YOUR TASK ▸ Output only the lines below from the one containing "Silent video, 11.9 frames per second." to the one containing "[0:09.08-0:10.08]", exactly as written, both ends kept.

**** TASK INPUTS

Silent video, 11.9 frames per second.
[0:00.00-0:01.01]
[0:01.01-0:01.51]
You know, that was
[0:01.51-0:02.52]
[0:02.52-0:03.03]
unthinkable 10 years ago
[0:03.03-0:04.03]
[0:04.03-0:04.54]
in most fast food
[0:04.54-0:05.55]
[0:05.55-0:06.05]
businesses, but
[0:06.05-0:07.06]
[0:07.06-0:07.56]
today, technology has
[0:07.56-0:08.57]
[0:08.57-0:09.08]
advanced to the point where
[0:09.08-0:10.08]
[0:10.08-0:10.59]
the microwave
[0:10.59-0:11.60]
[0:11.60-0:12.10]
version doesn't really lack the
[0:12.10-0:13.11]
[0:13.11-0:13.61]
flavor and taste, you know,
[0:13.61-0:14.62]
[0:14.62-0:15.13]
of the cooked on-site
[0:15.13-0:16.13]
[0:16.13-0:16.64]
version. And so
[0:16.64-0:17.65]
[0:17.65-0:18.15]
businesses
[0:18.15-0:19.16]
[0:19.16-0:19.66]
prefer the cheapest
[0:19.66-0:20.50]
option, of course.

********
**** TASK INPUTS

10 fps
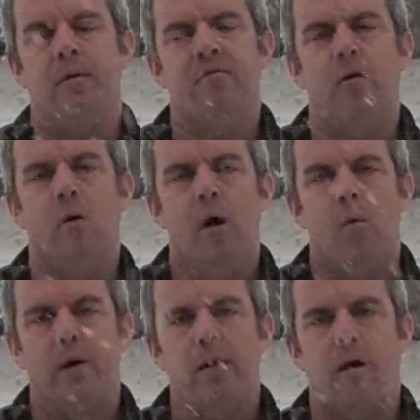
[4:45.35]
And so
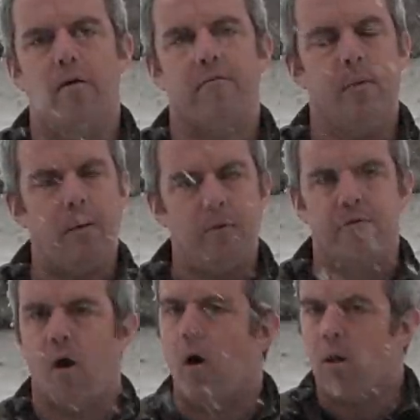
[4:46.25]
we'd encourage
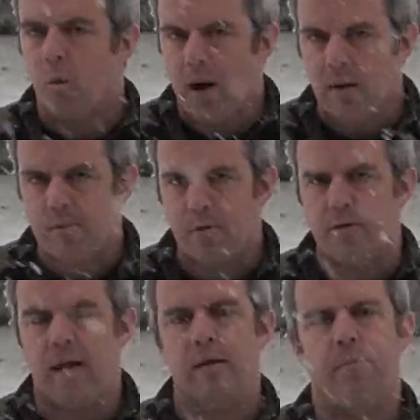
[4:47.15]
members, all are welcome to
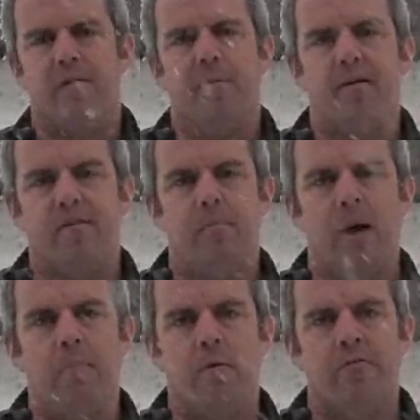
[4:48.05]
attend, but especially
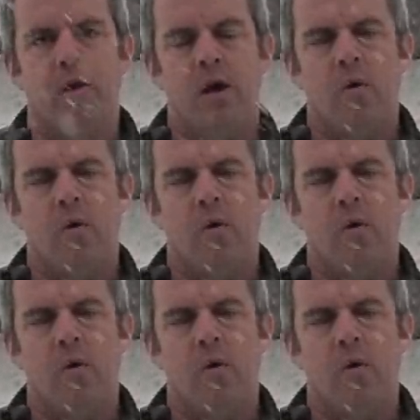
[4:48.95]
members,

********
**** TASK INPUTS

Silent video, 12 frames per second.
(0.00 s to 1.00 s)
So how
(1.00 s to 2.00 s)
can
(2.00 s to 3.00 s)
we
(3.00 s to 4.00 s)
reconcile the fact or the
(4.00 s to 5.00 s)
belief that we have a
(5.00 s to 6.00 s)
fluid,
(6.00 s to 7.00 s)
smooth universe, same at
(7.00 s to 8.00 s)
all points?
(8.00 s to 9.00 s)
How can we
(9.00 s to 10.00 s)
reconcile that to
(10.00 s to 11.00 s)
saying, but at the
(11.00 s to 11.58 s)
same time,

********

ANSWER BELOW ▸
Silent video, 11.9 frames per second.
[0:00.00-0:01.01]
[0:01.01-0:01.51]
You know, that was
[0:01.51-0:02.52]
[0:02.52-0:03.03]
unthinkable 10 years ago
[0:03.03-0:04.03]
[0:04.03-0:04.54]
in most fast food
[0:04.54-0:05.55]
[0:05.55-0:06.05]
businesses, but
[0:06.05-0:07.06]
[0:07.06-0:07.56]
today, technology has
[0:07.56-0:08.57]
[0:08.57-0:09.08]
advanced to the point where
[0:09.08-0:10.08]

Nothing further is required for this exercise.